* TASK OBJECTIVE: Pictures excluded, return every entry exactly, please.

* SOURCE DATA:

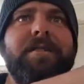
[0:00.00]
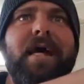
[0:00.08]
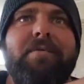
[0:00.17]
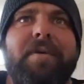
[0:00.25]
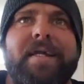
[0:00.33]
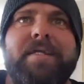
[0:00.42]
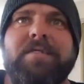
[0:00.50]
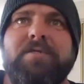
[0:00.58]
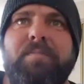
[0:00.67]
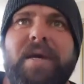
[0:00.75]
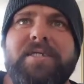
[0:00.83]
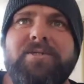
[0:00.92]
star rating is
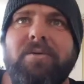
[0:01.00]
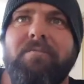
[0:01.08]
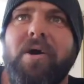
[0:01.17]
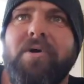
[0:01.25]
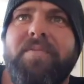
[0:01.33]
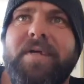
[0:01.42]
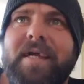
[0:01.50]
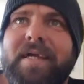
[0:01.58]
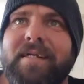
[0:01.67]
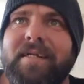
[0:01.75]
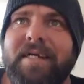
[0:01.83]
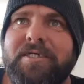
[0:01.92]
based on both the
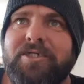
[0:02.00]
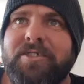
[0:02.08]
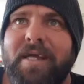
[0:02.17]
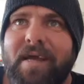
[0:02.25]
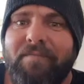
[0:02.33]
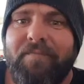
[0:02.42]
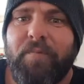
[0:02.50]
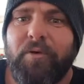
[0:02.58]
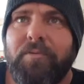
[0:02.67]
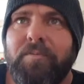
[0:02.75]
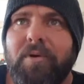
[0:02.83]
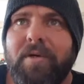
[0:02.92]
calculation and
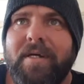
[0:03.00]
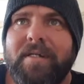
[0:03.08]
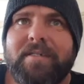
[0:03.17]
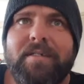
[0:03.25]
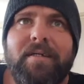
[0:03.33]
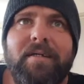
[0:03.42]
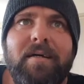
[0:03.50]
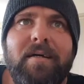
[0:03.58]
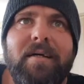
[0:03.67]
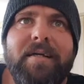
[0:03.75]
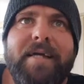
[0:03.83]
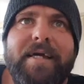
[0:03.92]
food product
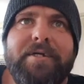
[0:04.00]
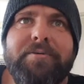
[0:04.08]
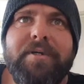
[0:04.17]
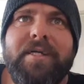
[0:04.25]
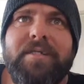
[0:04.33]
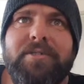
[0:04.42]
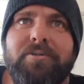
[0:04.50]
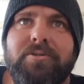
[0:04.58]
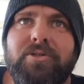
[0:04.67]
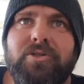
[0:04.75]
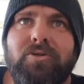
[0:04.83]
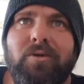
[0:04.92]
category to
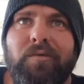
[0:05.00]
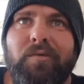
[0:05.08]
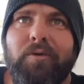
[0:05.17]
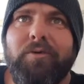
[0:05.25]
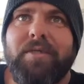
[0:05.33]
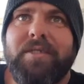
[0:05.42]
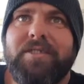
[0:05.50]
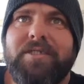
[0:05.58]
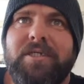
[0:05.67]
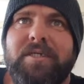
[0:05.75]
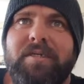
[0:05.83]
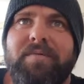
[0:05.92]
ensure food
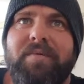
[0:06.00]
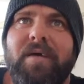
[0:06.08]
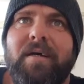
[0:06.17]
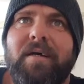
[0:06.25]
achieve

* ANSWER TO THIS TASK:
[0:00.00]
[0:00.08]
[0:00.17]
[0:00.25]
[0:00.33]
[0:00.42]
[0:00.50]
[0:00.58]
[0:00.67]
[0:00.75]
[0:00.83]
[0:00.92]
star rating is
[0:01.00]
[0:01.08]
[0:01.17]
[0:01.25]
[0:01.33]
[0:01.42]
[0:01.50]
[0:01.58]
[0:01.67]
[0:01.75]
[0:01.83]
[0:01.92]
based on both the
[0:02.00]
[0:02.08]
[0:02.17]
[0:02.25]
[0:02.33]
[0:02.42]
[0:02.50]
[0:02.58]
[0:02.67]
[0:02.75]
[0:02.83]
[0:02.92]
calculation and
[0:03.00]
[0:03.08]
[0:03.17]
[0:03.25]
[0:03.33]
[0:03.42]
[0:03.50]
[0:03.58]
[0:03.67]
[0:03.75]
[0:03.83]
[0:03.92]
food product
[0:04.00]
[0:04.08]
[0:04.17]
[0:04.25]
[0:04.33]
[0:04.42]
[0:04.50]
[0:04.58]
[0:04.67]
[0:04.75]
[0:04.83]
[0:04.92]
category to
[0:05.00]
[0:05.08]
[0:05.17]
[0:05.25]
[0:05.33]
[0:05.42]
[0:05.50]
[0:05.58]
[0:05.67]
[0:05.75]
[0:05.83]
[0:05.92]
ensure food
[0:06.00]
[0:06.08]
[0:06.17]
[0:06.25]
achieve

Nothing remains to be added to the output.